From the first line to the last, copy the material exactly and leave the pictures out.

--

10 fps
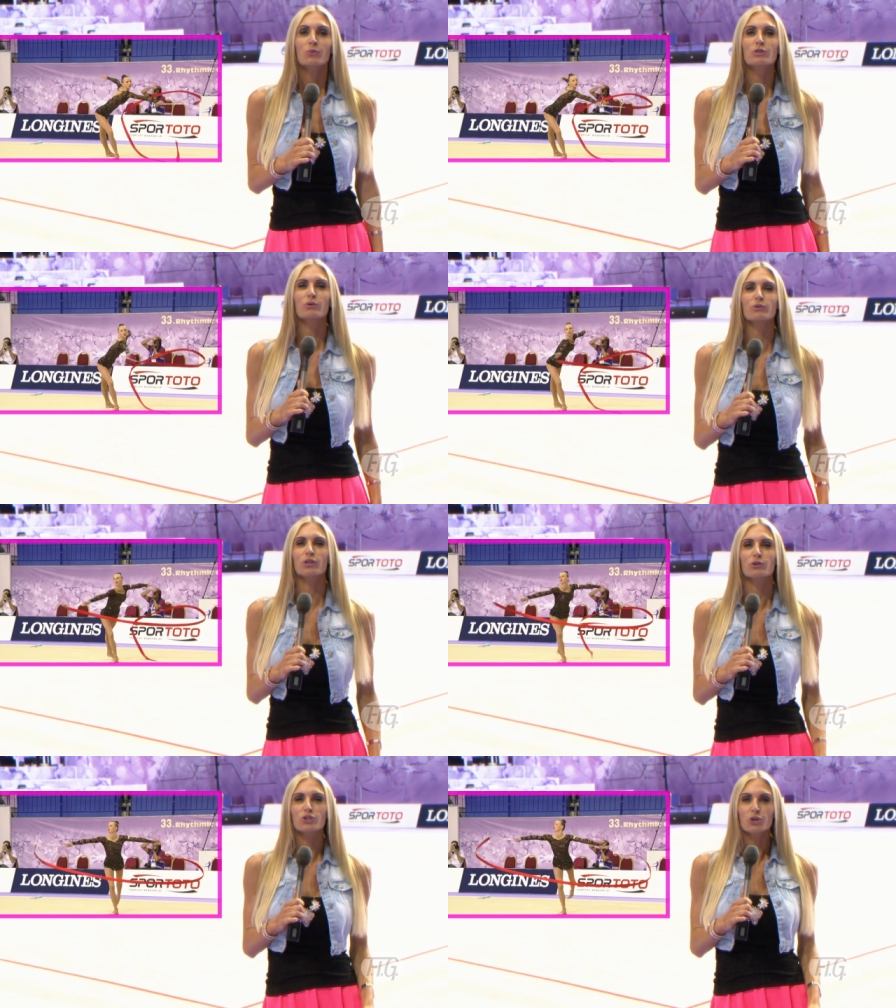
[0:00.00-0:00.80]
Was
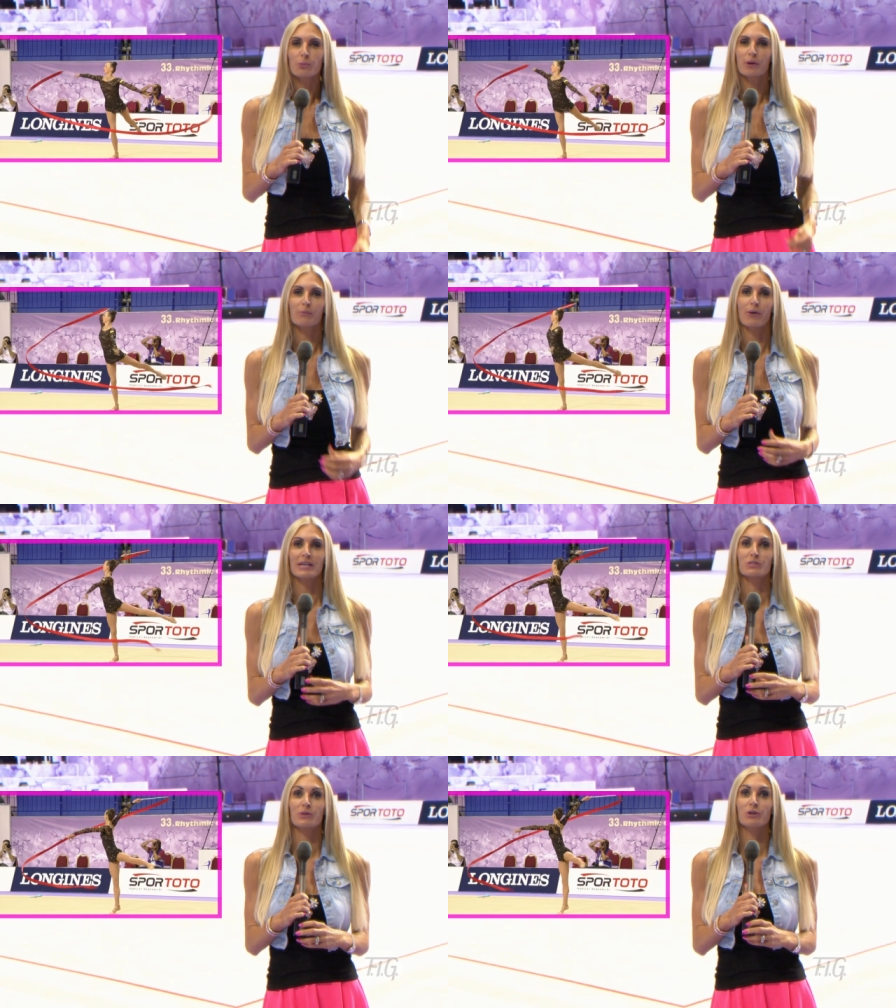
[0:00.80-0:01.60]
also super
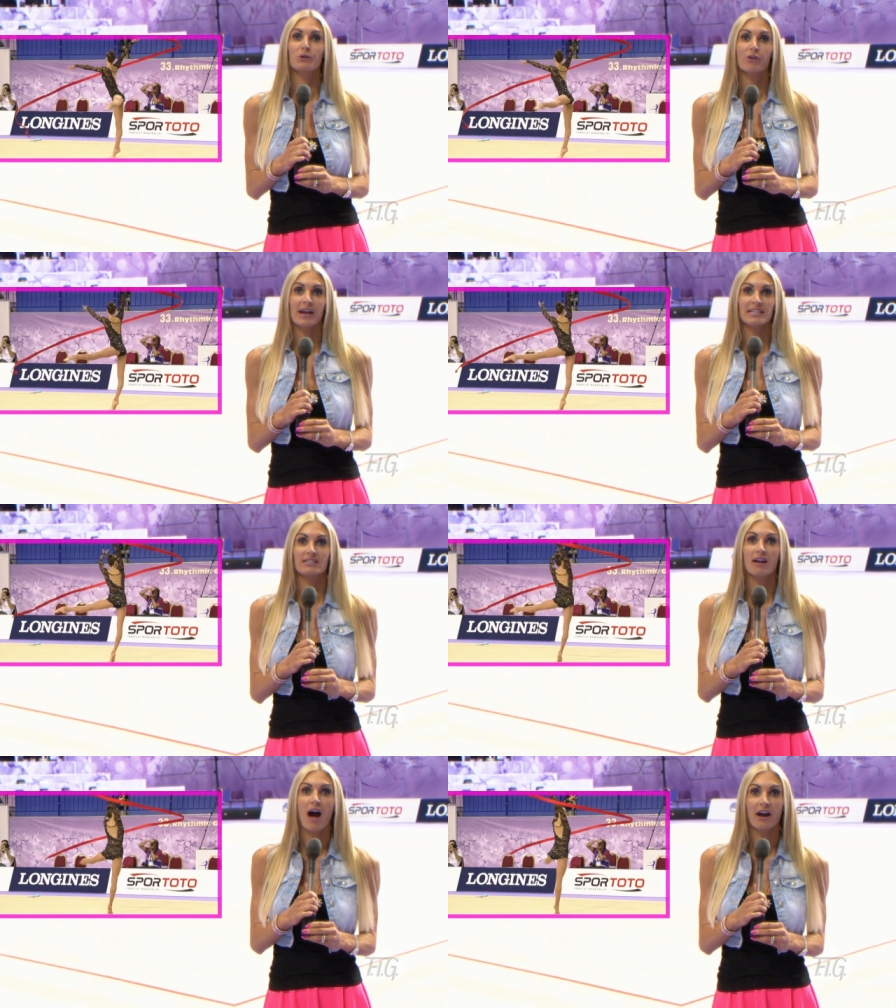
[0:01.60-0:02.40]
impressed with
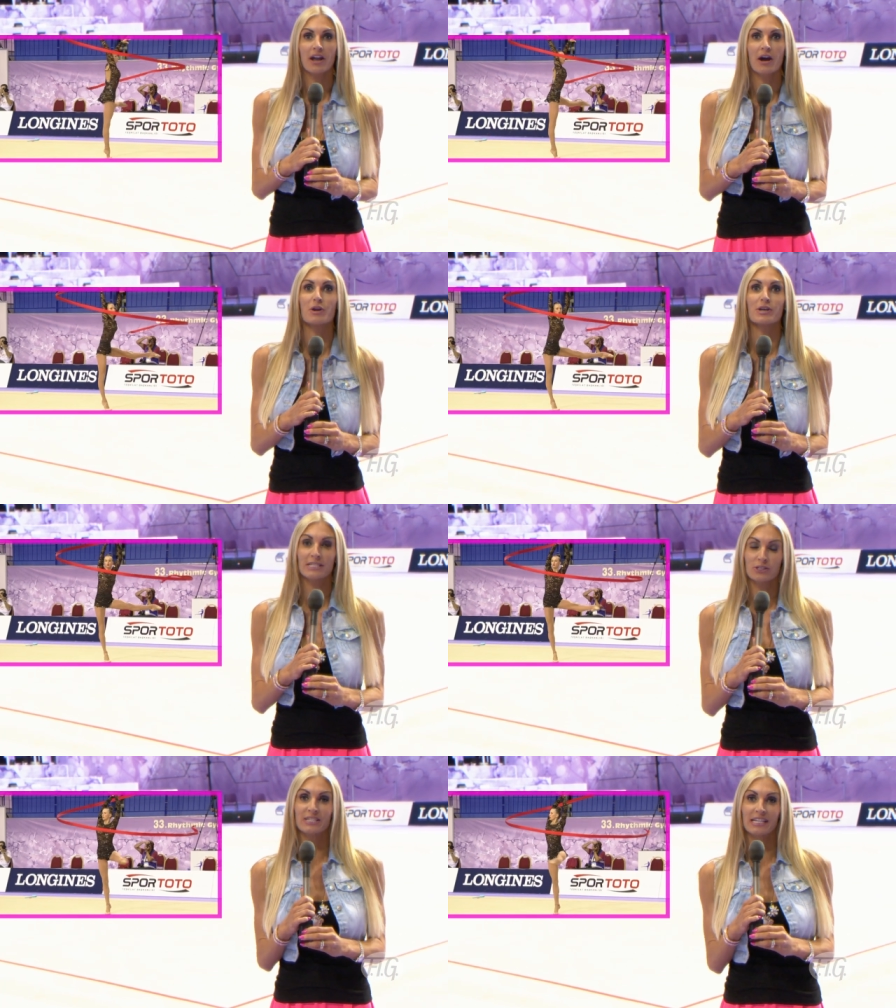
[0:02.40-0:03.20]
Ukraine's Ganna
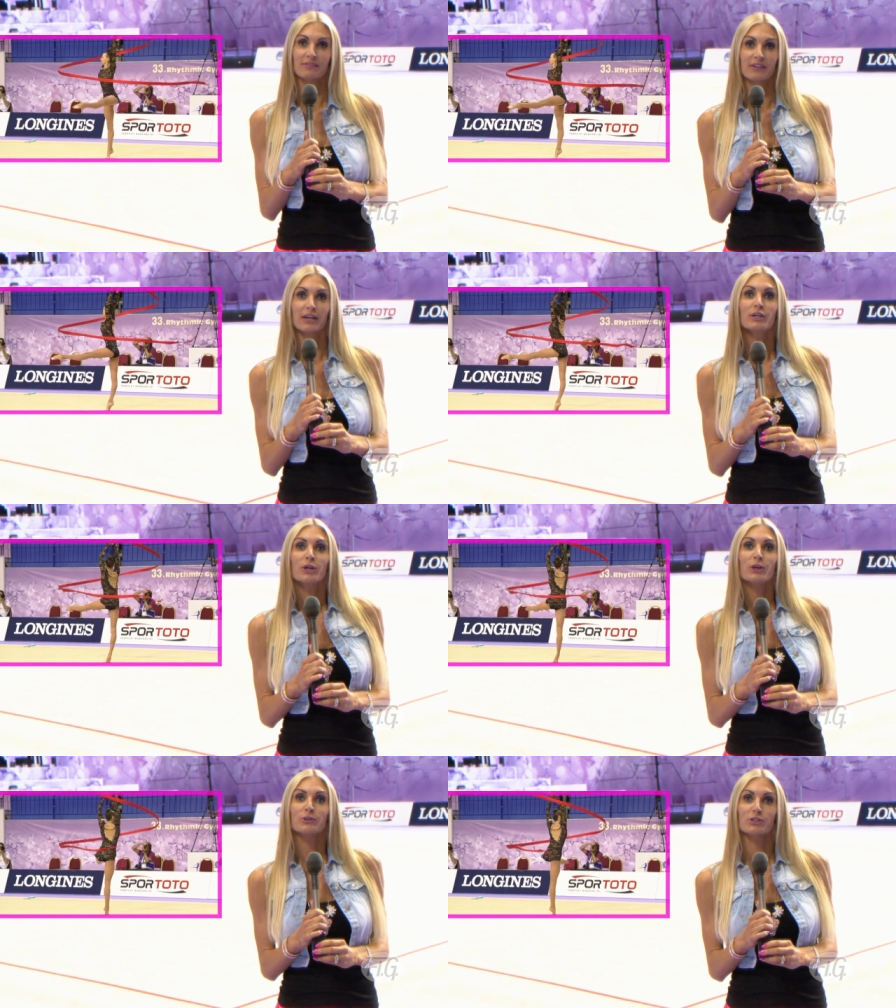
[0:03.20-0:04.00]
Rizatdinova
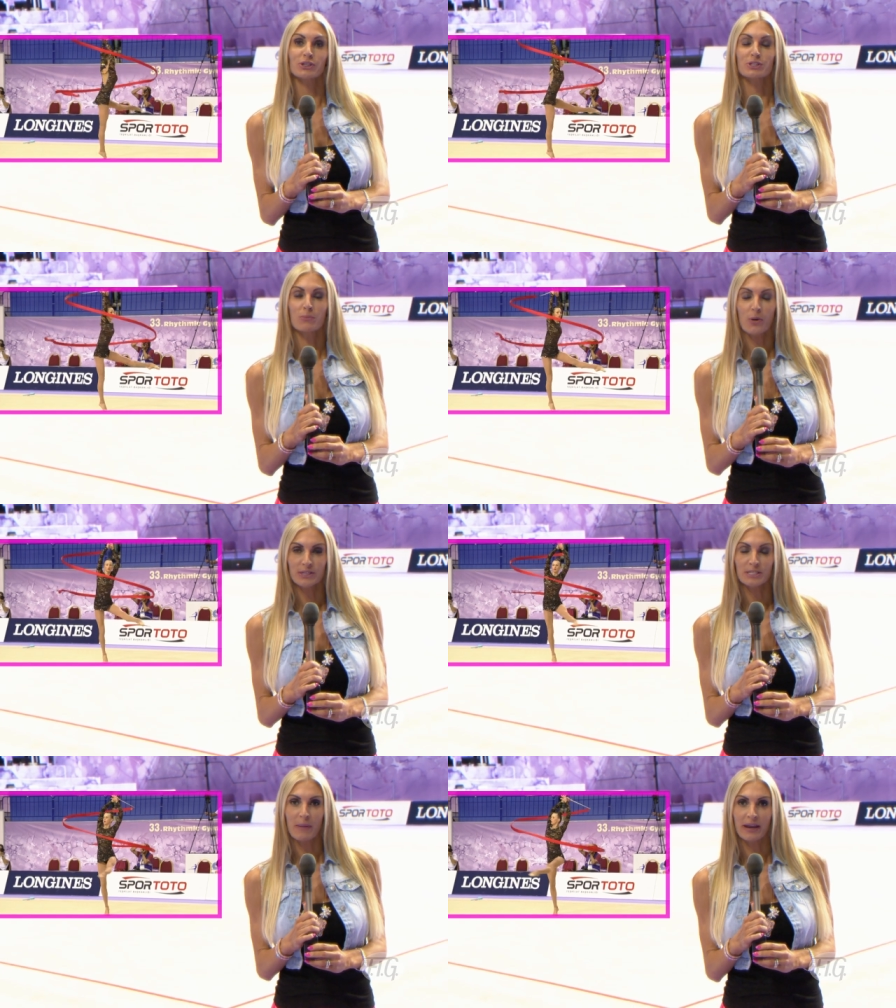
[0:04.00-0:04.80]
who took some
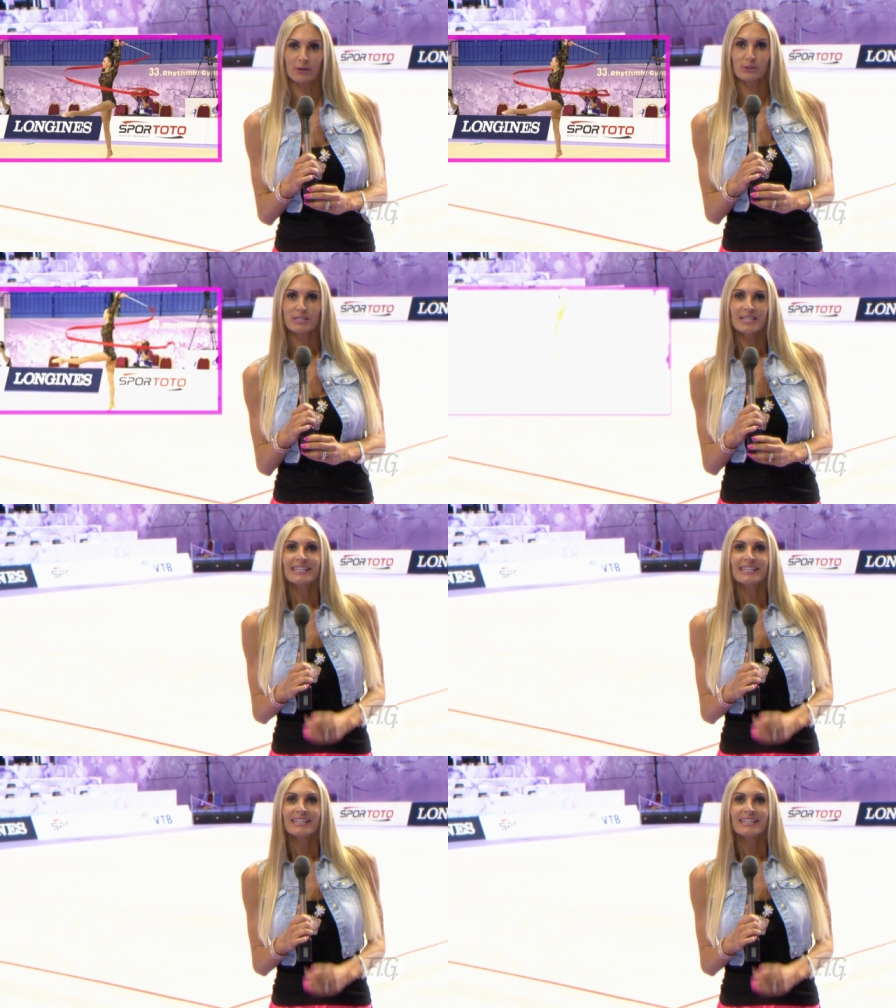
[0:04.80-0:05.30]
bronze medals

--

Reply ->
10 fps
[0:00.00-0:00.80]
Was
[0:00.80-0:01.60]
also super
[0:01.60-0:02.40]
impressed with
[0:02.40-0:03.20]
Ukraine's Ganna
[0:03.20-0:04.00]
Rizatdinova
[0:04.00-0:04.80]
who took some
[0:04.80-0:05.30]
bronze medals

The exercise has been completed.